* **What you should do**
Using the listing below, set down exactly the lines starting at the line that contains "[00:39:37.55]" and ending at the line that contains "[00:39:40.27]", both included, and no others.

* **Record excerpts**
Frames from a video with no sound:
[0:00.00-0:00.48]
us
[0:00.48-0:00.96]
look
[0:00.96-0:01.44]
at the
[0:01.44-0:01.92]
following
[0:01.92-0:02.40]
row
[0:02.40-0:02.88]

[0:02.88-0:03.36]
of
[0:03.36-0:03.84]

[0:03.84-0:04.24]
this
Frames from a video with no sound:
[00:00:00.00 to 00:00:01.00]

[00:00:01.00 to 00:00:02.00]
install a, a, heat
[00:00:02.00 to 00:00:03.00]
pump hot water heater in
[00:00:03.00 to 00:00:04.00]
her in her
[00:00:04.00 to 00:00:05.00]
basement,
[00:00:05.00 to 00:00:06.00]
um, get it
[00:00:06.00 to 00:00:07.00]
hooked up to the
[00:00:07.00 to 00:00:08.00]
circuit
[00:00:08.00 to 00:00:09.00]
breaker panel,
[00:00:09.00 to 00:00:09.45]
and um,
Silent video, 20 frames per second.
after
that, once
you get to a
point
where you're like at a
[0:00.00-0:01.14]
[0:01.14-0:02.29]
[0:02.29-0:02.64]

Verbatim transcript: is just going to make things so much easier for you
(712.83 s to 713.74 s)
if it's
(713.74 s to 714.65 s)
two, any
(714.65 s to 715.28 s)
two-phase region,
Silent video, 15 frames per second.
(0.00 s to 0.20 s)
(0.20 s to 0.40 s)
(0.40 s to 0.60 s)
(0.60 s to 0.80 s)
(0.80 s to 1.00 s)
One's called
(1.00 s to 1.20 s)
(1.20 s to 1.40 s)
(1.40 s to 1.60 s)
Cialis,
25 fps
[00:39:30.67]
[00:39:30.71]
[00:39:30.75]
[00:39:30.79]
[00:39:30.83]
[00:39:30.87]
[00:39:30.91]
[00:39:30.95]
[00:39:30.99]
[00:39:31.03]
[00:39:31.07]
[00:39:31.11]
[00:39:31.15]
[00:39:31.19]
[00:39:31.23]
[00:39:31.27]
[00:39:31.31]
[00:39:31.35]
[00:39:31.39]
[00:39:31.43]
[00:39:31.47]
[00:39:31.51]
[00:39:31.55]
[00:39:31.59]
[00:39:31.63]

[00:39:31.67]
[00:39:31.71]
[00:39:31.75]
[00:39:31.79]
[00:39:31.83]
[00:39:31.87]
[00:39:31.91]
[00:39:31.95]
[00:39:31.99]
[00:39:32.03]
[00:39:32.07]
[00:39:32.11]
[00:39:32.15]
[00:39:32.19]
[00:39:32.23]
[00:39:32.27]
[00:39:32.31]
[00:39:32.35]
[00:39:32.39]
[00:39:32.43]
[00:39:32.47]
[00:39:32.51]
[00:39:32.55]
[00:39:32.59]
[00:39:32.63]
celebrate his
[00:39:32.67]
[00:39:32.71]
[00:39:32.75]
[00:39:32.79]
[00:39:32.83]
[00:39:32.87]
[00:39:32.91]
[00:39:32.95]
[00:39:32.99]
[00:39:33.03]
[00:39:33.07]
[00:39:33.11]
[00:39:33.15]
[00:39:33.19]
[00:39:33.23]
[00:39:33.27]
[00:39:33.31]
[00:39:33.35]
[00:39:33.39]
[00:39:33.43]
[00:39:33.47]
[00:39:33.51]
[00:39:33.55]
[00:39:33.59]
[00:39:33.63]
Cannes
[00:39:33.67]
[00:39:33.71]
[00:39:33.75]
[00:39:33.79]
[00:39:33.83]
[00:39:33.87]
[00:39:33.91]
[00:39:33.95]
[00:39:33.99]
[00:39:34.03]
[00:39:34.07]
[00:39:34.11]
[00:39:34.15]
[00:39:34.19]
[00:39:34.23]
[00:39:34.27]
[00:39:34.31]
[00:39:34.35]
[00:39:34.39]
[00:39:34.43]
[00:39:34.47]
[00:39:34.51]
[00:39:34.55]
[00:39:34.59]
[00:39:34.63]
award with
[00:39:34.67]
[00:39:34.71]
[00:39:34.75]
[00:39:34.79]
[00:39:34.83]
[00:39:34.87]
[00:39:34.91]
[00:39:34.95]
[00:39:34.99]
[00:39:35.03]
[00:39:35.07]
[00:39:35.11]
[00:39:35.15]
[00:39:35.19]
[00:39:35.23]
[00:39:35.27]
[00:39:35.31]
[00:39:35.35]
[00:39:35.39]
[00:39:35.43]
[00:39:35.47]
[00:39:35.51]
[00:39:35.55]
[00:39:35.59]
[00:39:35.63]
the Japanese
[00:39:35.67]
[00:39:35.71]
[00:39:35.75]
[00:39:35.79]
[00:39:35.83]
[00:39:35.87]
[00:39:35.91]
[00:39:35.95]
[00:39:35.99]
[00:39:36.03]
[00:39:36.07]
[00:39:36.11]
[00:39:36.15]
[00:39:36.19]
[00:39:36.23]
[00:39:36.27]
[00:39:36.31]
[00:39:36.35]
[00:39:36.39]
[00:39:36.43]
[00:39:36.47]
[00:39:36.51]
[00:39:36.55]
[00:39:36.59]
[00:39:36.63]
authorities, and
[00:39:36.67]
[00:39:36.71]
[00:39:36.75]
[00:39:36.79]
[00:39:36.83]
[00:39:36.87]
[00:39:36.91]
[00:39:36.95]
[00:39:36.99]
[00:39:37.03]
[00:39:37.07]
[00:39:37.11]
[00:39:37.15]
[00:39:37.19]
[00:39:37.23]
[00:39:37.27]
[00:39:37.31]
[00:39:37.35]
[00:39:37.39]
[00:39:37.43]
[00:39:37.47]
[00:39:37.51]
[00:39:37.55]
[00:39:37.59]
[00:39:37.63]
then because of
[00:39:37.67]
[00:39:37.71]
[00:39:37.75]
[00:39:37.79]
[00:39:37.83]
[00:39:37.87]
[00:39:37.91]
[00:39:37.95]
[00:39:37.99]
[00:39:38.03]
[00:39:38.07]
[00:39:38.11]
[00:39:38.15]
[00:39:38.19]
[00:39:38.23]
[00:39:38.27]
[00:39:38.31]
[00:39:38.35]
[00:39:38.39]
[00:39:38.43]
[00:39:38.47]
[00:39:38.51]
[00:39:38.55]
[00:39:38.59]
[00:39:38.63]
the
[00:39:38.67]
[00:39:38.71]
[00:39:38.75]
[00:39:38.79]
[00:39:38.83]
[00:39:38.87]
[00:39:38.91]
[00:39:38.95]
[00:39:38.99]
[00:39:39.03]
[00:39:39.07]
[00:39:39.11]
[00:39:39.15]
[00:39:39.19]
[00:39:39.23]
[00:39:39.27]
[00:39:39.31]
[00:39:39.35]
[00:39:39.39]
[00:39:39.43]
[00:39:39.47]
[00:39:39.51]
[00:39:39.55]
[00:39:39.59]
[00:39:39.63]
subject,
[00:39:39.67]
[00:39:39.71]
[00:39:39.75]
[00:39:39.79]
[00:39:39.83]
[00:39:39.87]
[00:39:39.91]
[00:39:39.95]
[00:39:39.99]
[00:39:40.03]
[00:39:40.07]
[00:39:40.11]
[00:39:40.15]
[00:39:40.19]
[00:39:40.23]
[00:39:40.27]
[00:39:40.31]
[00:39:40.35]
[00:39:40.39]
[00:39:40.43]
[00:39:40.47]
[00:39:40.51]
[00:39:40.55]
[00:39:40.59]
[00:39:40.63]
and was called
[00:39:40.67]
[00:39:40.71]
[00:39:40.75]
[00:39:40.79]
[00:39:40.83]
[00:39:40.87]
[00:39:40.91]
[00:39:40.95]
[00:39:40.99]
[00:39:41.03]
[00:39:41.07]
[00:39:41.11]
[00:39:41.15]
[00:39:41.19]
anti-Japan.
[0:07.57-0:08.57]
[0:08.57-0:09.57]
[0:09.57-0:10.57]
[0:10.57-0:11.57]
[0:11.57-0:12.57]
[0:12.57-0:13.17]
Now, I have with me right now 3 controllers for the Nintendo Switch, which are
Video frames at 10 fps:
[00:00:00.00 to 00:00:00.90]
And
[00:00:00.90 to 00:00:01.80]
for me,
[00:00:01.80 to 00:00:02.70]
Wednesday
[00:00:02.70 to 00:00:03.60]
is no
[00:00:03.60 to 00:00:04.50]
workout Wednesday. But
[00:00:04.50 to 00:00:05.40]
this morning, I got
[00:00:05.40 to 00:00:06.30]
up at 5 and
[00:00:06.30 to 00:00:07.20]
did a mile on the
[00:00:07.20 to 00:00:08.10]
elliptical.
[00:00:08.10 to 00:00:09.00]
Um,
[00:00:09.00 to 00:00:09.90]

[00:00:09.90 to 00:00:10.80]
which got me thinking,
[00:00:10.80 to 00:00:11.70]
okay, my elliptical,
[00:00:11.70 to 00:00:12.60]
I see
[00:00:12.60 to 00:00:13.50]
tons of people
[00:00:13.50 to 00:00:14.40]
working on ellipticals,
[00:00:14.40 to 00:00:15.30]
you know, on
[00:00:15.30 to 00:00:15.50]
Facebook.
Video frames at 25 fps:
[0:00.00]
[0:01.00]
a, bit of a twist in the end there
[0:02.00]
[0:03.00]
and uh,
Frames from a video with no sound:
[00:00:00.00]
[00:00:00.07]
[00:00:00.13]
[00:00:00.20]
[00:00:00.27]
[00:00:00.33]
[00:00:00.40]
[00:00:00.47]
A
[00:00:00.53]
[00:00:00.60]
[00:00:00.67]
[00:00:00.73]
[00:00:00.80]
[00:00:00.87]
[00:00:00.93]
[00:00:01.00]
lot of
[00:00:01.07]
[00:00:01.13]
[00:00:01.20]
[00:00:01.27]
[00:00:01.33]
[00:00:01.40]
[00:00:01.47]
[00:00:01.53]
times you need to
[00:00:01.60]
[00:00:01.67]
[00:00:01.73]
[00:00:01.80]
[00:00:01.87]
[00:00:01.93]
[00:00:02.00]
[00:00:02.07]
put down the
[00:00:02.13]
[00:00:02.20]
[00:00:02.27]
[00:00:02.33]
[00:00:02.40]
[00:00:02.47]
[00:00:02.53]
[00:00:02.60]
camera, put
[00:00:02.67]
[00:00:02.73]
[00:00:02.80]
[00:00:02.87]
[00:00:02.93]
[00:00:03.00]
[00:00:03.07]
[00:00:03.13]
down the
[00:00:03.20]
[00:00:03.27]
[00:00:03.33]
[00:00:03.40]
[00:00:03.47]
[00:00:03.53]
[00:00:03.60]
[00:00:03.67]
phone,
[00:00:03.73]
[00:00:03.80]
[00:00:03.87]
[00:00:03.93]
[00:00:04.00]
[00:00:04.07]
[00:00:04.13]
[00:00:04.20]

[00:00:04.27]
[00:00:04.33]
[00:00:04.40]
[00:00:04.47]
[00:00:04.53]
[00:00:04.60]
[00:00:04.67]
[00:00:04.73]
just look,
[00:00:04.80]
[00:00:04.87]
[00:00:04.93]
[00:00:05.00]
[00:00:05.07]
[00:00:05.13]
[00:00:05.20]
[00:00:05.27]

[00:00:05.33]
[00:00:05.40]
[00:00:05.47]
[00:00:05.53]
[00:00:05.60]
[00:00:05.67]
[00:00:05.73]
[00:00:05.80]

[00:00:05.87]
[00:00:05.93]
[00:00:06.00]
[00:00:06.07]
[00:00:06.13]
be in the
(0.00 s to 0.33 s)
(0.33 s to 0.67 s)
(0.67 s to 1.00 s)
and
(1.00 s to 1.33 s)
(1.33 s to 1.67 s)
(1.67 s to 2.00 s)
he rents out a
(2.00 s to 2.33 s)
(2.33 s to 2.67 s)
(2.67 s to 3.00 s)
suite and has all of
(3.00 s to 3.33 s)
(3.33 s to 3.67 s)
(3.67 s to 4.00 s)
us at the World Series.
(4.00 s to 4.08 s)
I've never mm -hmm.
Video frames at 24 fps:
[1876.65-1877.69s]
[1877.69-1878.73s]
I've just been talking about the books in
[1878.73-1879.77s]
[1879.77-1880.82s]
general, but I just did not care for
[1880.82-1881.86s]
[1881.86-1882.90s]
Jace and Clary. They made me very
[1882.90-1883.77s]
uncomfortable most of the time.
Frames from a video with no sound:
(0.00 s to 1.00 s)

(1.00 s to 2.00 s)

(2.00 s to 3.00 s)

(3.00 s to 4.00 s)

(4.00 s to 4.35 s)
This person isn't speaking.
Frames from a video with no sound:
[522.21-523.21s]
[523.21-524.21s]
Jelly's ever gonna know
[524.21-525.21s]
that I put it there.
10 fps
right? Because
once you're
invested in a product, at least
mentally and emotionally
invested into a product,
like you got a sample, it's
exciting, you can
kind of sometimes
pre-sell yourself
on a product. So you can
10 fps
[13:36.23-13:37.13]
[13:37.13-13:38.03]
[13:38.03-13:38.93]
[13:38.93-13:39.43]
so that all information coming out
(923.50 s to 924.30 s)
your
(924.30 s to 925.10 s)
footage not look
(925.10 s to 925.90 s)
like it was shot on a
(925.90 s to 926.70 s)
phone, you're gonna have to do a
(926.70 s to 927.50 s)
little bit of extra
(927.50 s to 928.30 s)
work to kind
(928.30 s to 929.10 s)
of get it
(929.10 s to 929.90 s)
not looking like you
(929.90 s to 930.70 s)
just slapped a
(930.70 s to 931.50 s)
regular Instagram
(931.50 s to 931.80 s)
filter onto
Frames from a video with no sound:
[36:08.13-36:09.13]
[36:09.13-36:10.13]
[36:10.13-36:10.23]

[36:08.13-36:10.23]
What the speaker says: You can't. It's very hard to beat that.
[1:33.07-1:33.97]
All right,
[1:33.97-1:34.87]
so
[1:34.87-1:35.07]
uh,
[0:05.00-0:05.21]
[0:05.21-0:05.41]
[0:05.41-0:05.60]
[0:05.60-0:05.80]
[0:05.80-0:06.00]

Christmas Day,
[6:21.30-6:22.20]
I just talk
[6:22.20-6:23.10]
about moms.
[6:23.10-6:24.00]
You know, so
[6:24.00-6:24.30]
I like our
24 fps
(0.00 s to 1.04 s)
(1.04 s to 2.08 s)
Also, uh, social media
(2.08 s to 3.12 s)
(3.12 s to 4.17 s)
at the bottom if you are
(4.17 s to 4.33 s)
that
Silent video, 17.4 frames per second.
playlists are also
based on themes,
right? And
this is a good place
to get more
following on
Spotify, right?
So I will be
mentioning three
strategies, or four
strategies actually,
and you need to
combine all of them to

* **Response for this exercise**
[00:39:37.55]
[00:39:37.59]
[00:39:37.63]
then because of
[00:39:37.67]
[00:39:37.71]
[00:39:37.75]
[00:39:37.79]
[00:39:37.83]
[00:39:37.87]
[00:39:37.91]
[00:39:37.95]
[00:39:37.99]
[00:39:38.03]
[00:39:38.07]
[00:39:38.11]
[00:39:38.15]
[00:39:38.19]
[00:39:38.23]
[00:39:38.27]
[00:39:38.31]
[00:39:38.35]
[00:39:38.39]
[00:39:38.43]
[00:39:38.47]
[00:39:38.51]
[00:39:38.55]
[00:39:38.59]
[00:39:38.63]
the
[00:39:38.67]
[00:39:38.71]
[00:39:38.75]
[00:39:38.79]
[00:39:38.83]
[00:39:38.87]
[00:39:38.91]
[00:39:38.95]
[00:39:38.99]
[00:39:39.03]
[00:39:39.07]
[00:39:39.11]
[00:39:39.15]
[00:39:39.19]
[00:39:39.23]
[00:39:39.27]
[00:39:39.31]
[00:39:39.35]
[00:39:39.39]
[00:39:39.43]
[00:39:39.47]
[00:39:39.51]
[00:39:39.55]
[00:39:39.59]
[00:39:39.63]
subject,
[00:39:39.67]
[00:39:39.71]
[00:39:39.75]
[00:39:39.79]
[00:39:39.83]
[00:39:39.87]
[00:39:39.91]
[00:39:39.95]
[00:39:39.99]
[00:39:40.03]
[00:39:40.07]
[00:39:40.11]
[00:39:40.15]
[00:39:40.19]
[00:39:40.23]
[00:39:40.27]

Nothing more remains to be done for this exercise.